▶ _WHAT TO DO_:
Copy all the entries word for word, but omit the pictures.

▶ _EXERCISE MATERIAL_:
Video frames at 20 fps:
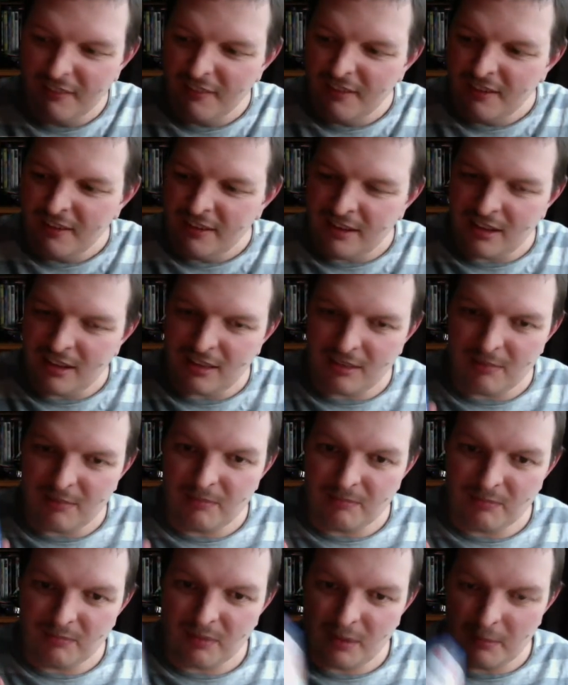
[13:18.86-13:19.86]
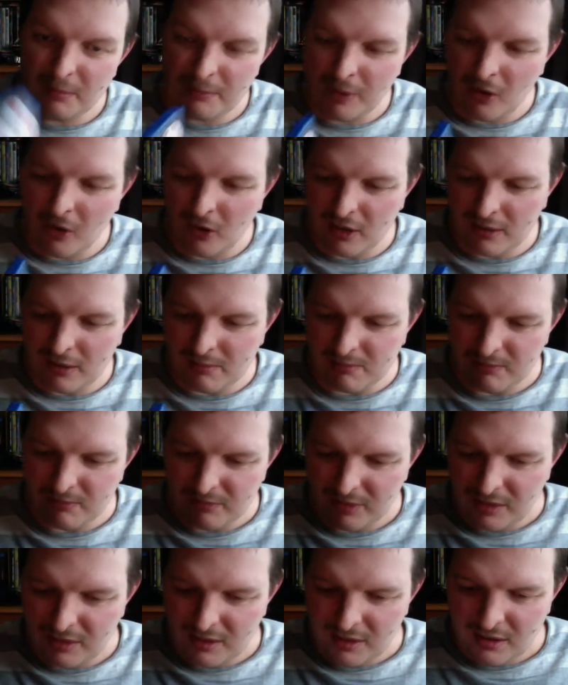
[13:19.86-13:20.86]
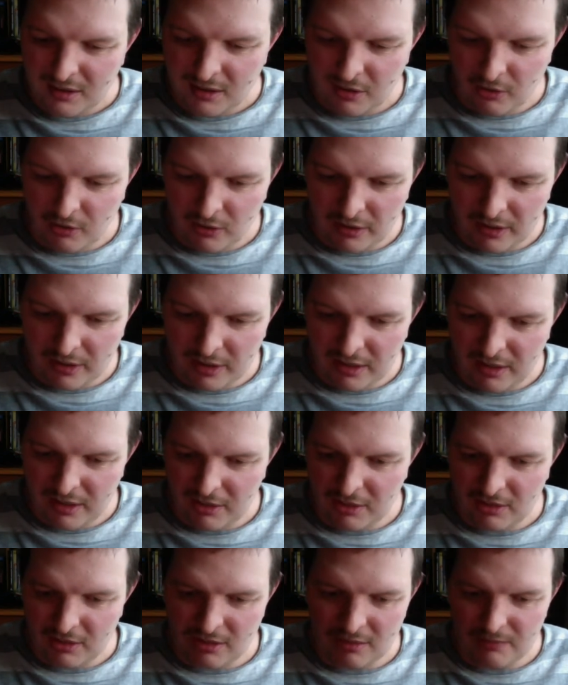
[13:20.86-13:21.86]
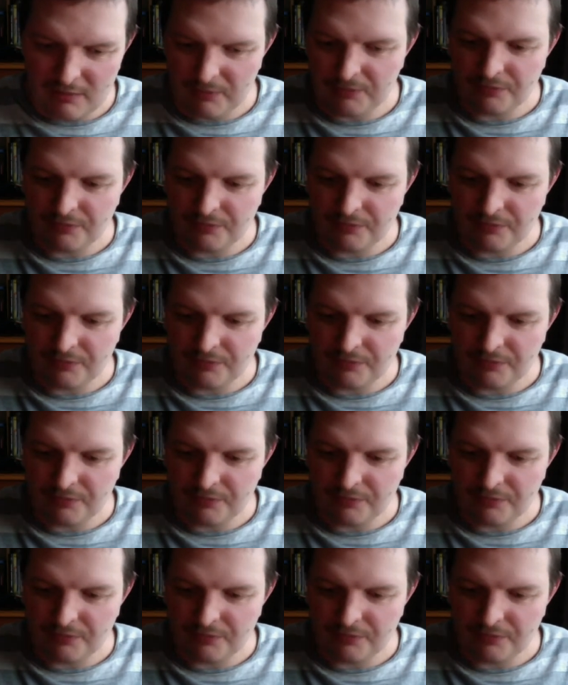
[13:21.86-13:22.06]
yes, bargain. This one is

▶ _REPLY TO THE TASK_:
Video frames at 20 fps:
[13:18.86-13:19.86]
[13:19.86-13:20.86]
[13:20.86-13:21.86]
[13:21.86-13:22.06]
yes, bargain. This one is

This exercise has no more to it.